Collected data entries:

>>>

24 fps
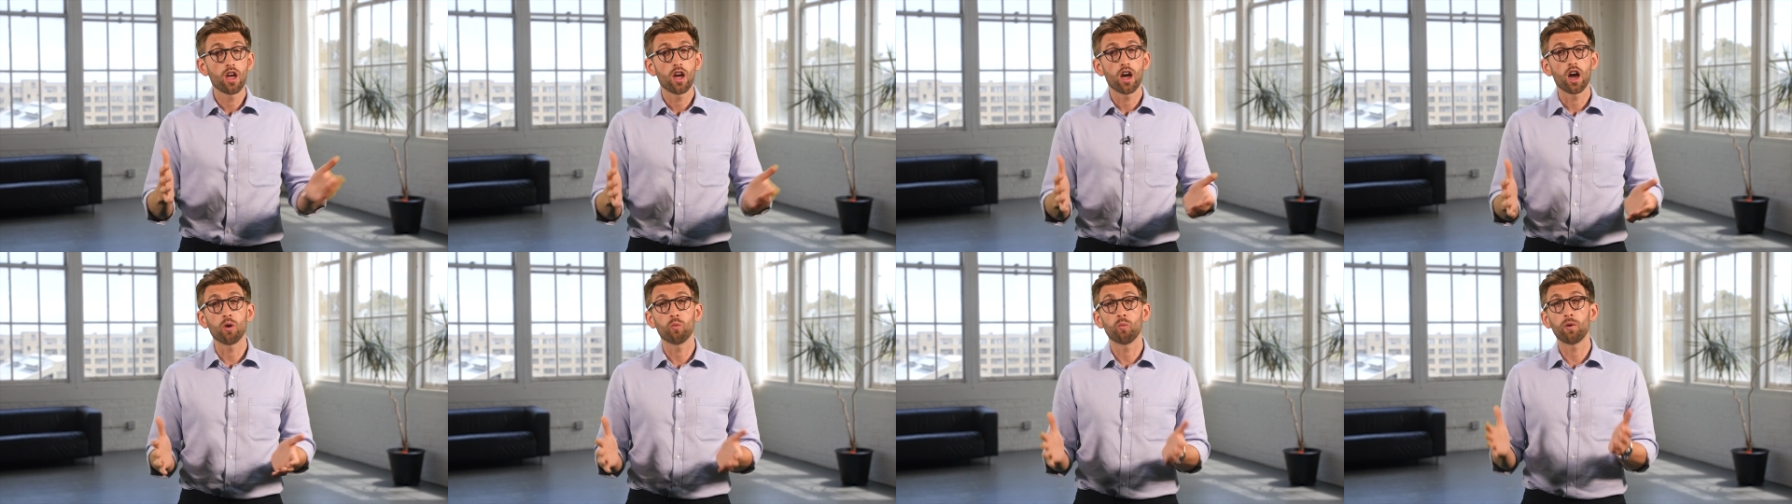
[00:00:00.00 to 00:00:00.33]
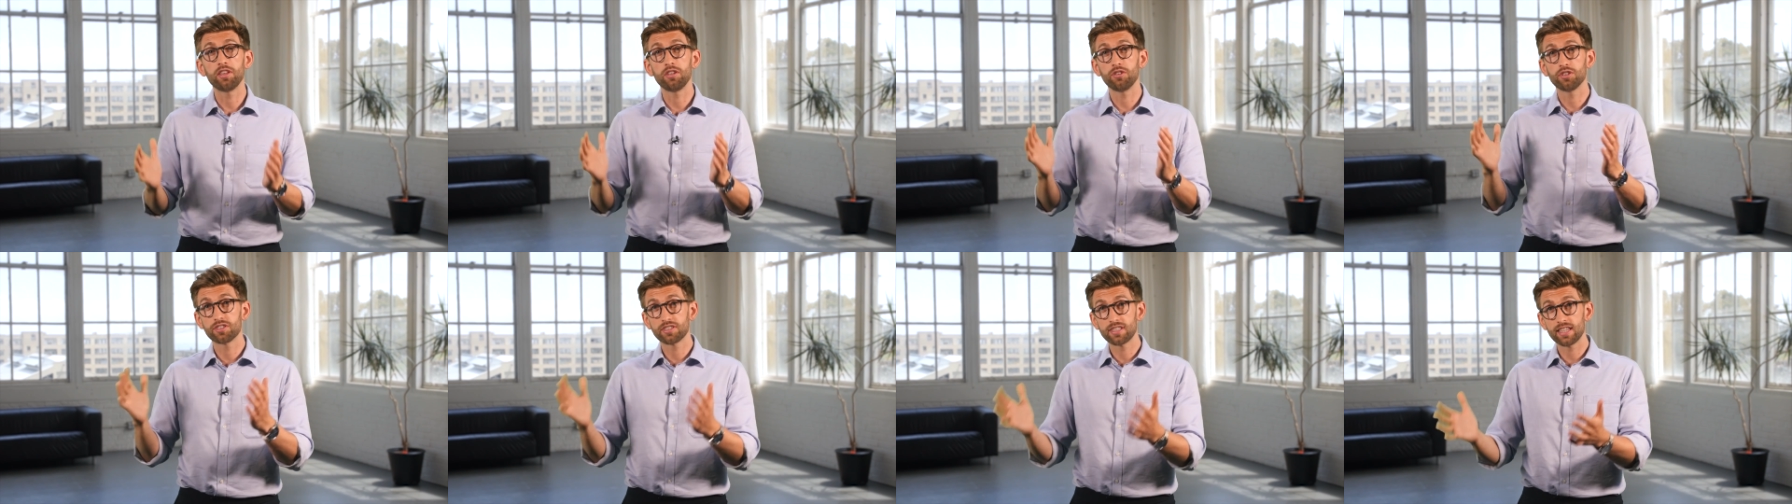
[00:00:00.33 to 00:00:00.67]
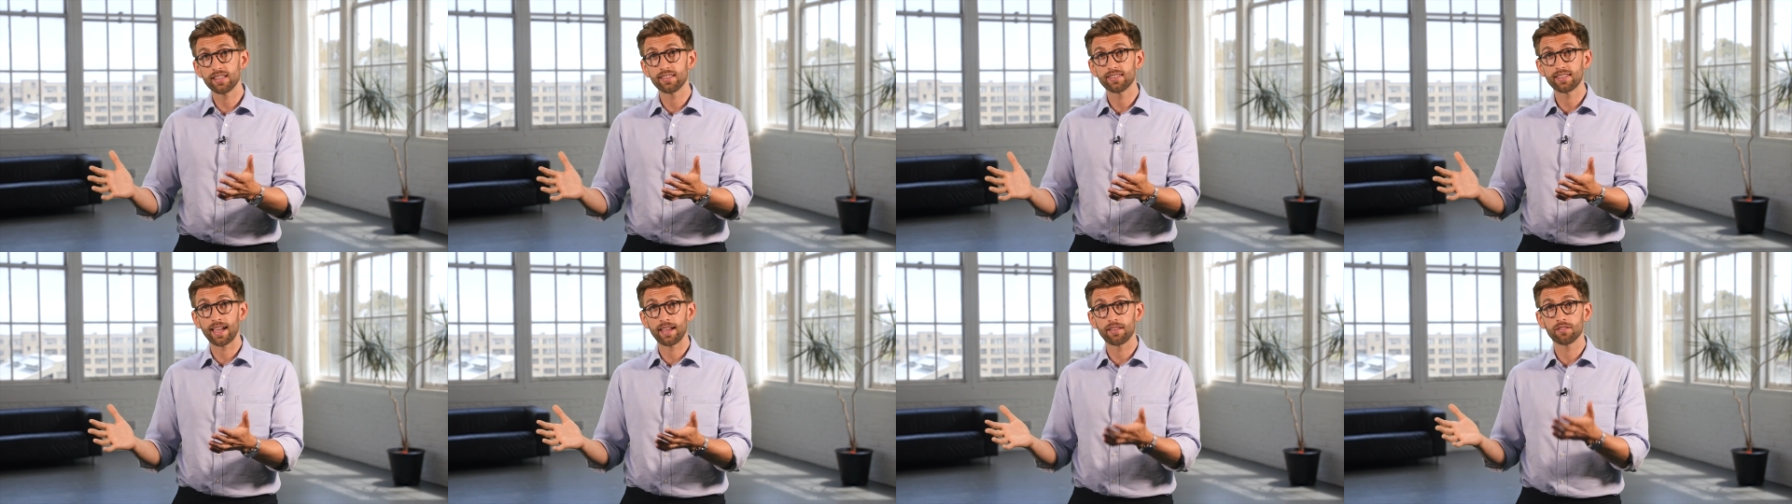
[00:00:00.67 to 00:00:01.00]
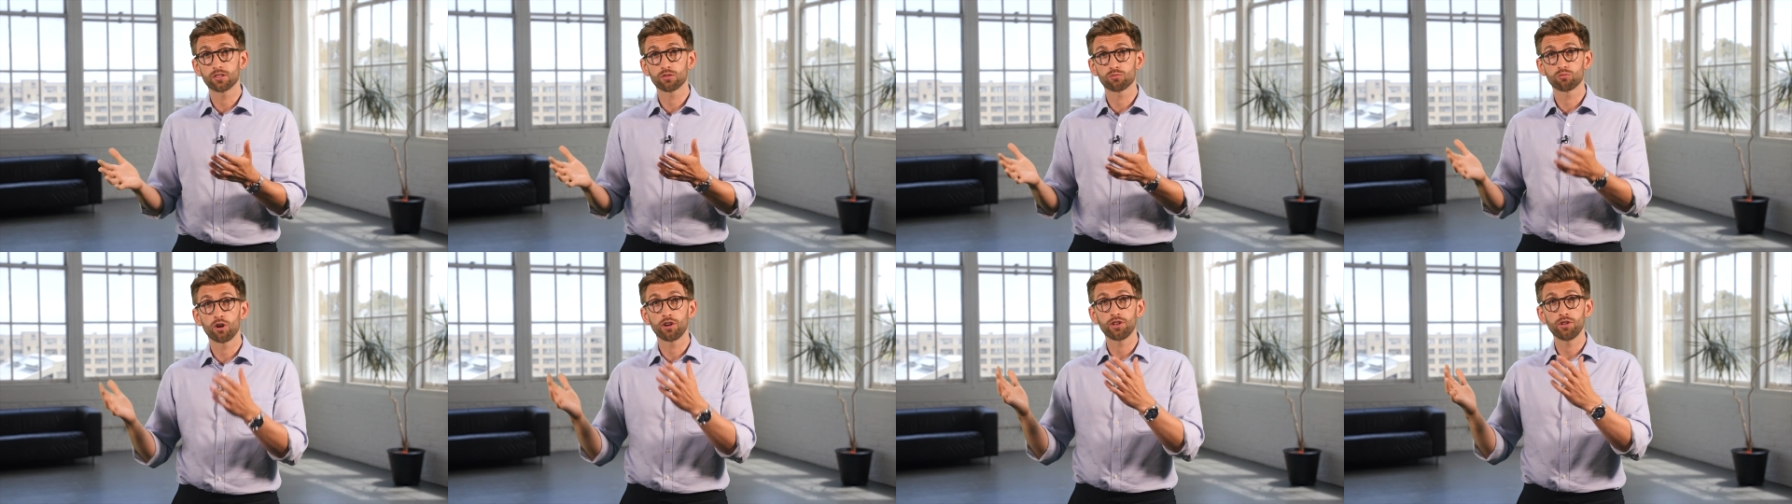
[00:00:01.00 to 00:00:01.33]
and when you sit down
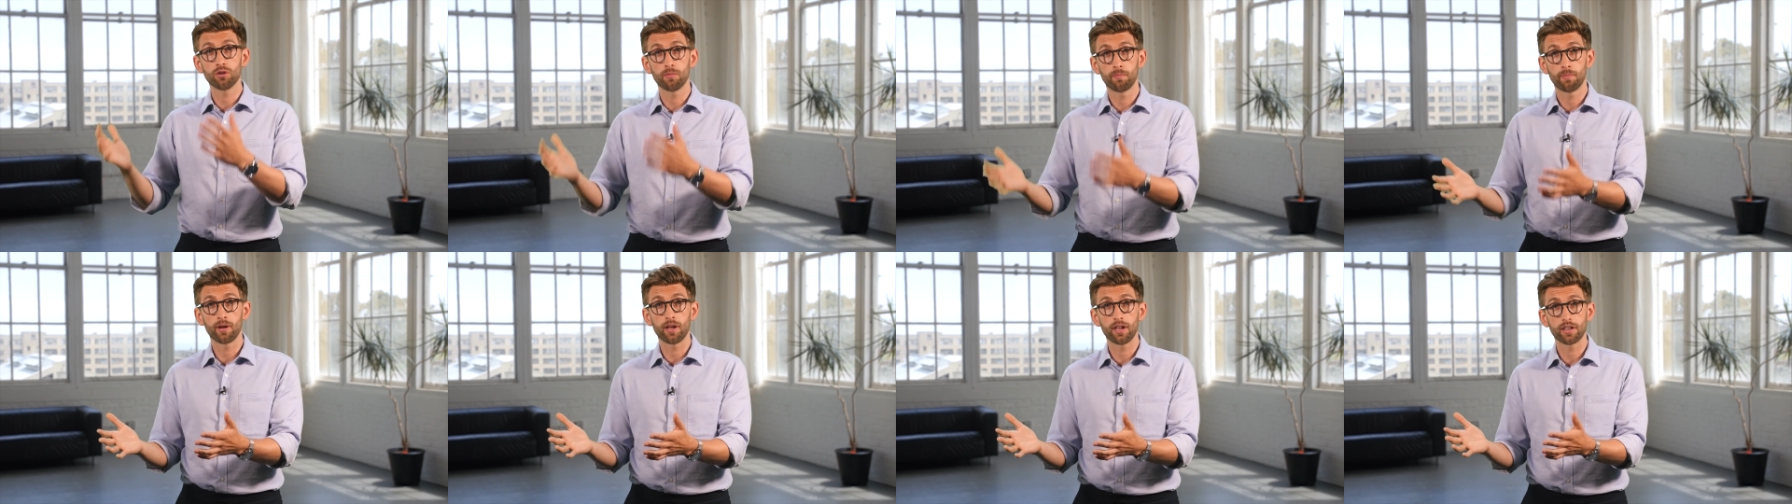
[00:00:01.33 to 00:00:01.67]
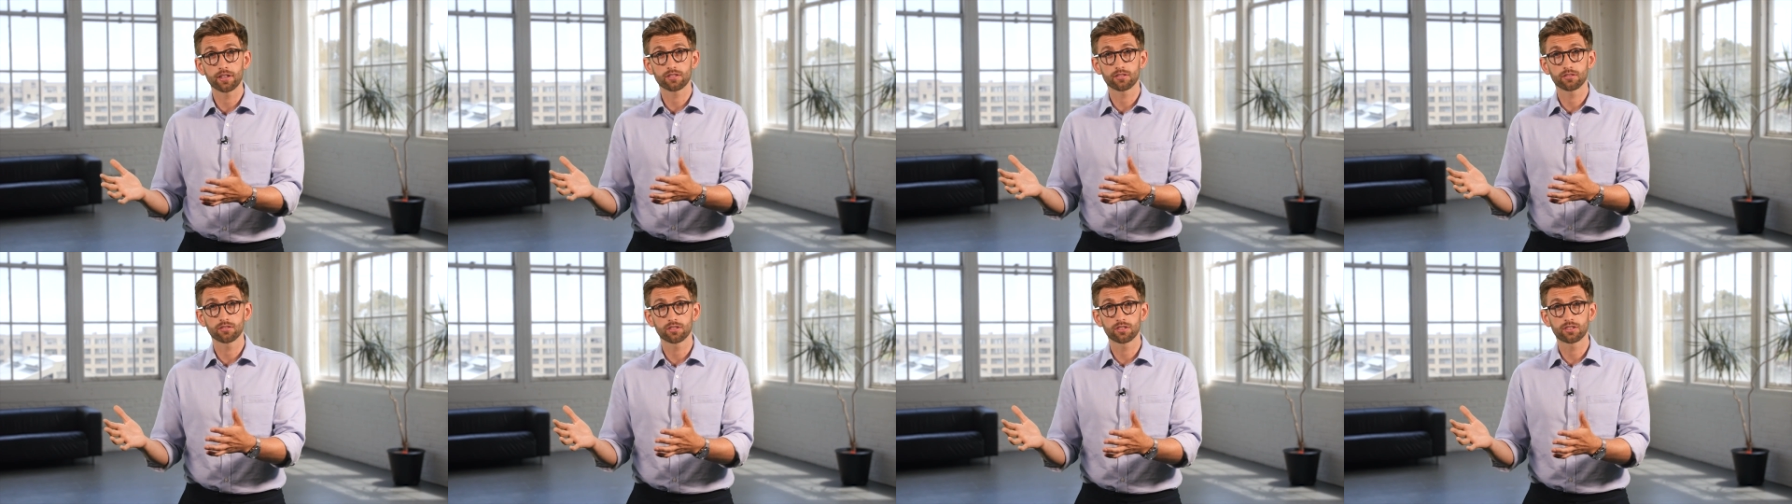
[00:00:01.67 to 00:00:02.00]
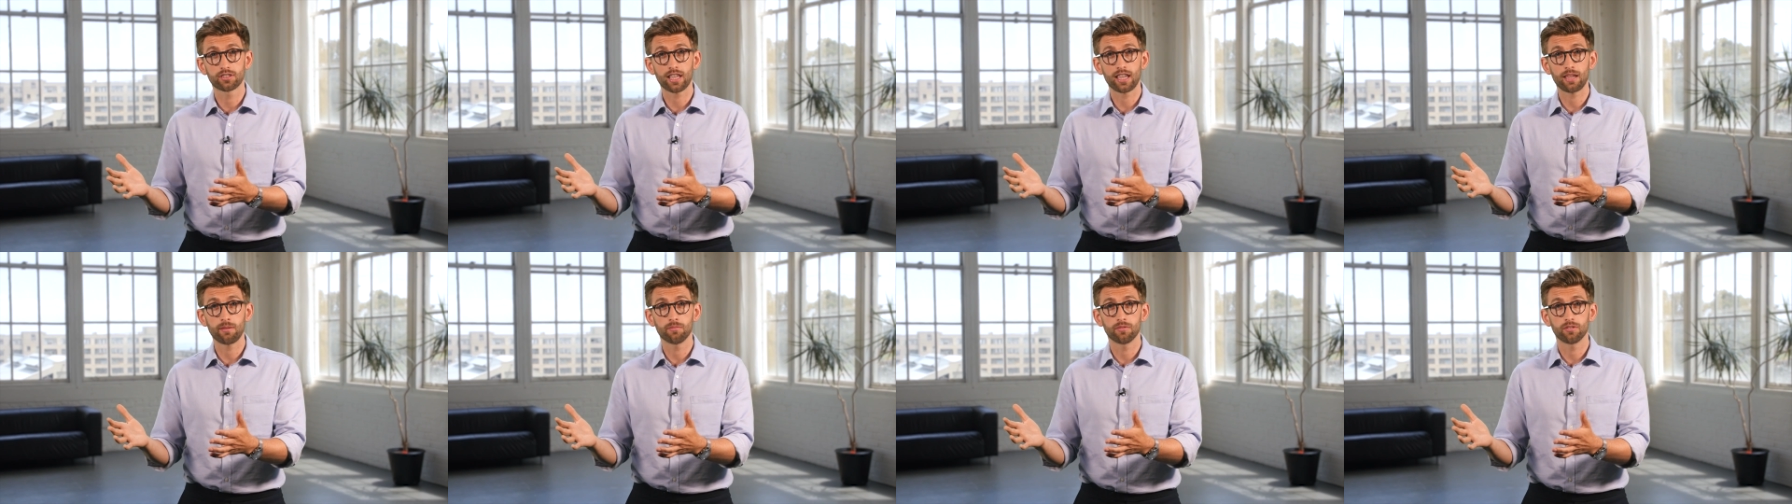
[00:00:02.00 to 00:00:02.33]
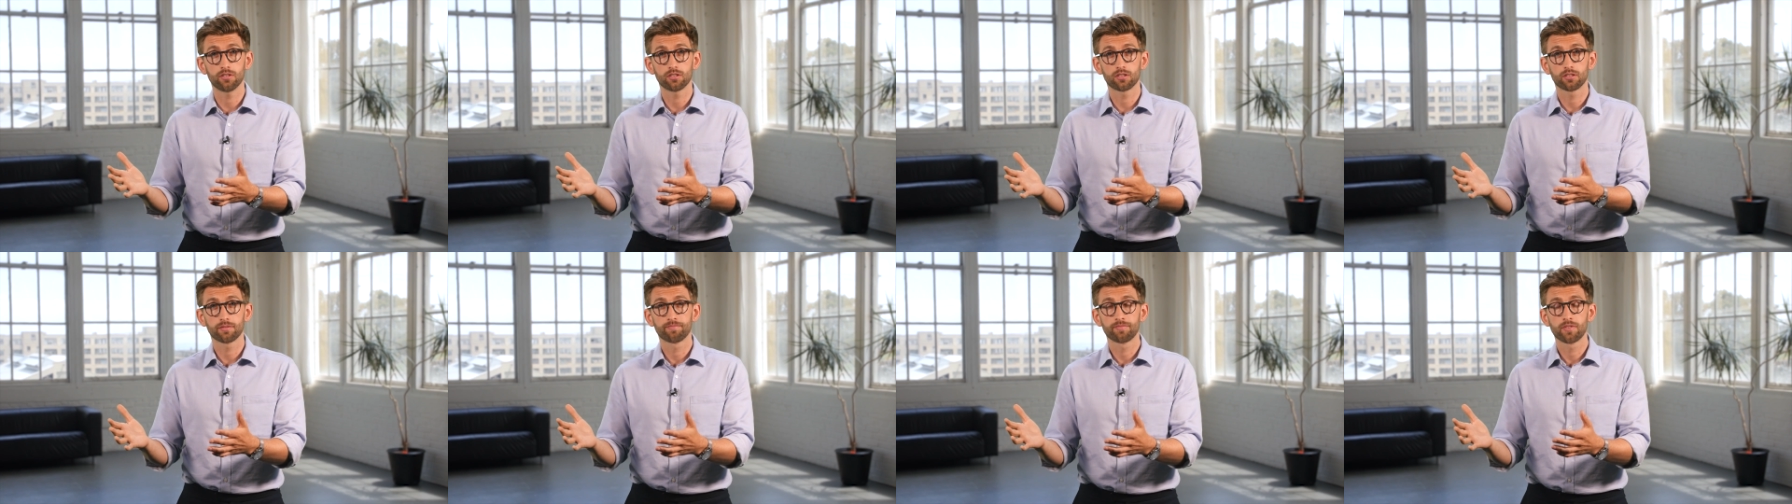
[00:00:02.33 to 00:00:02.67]
to write your personal
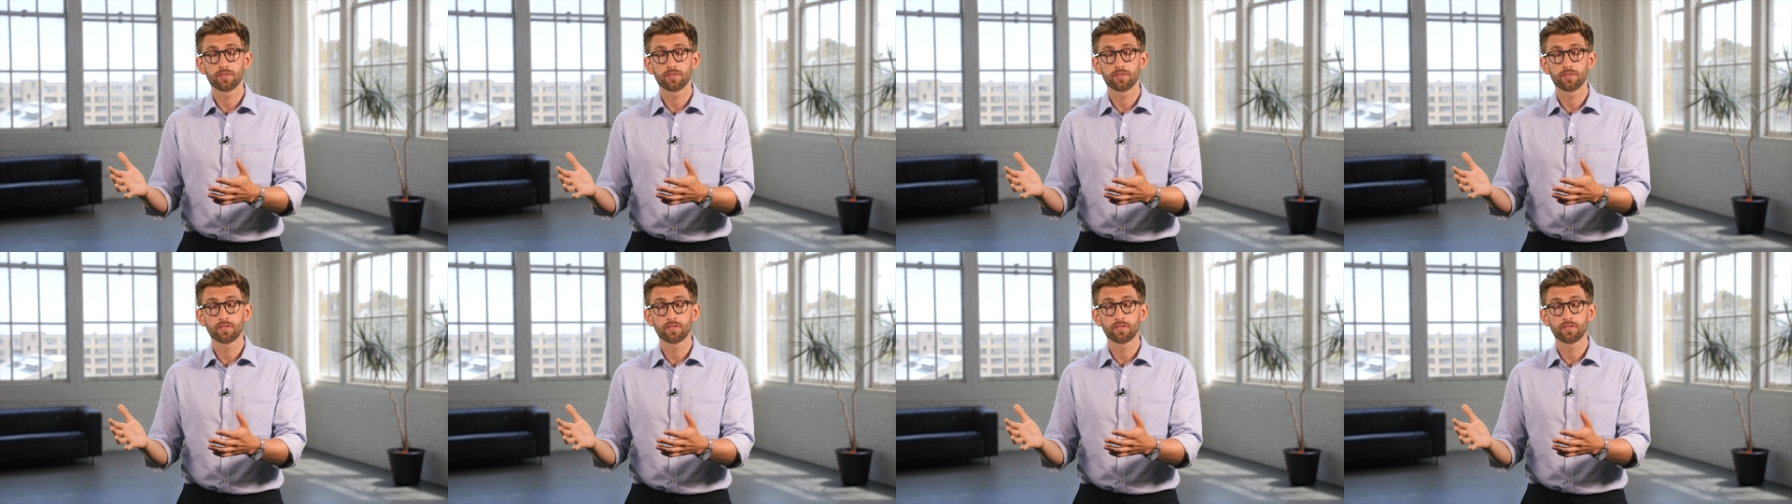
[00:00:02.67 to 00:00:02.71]
statement.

<<<

PROBLEM DESCRIPTION: Where the line with "[00:00:02.00 to 00:00:02.33]" appears, begin there and transcribe exactly through the last line of the data, leaving all pictures aside.

RESULT OF THE EXERCISE:
[00:00:02.00 to 00:00:02.33]
[00:00:02.33 to 00:00:02.67]
to write your personal
[00:00:02.67 to 00:00:02.71]
statement.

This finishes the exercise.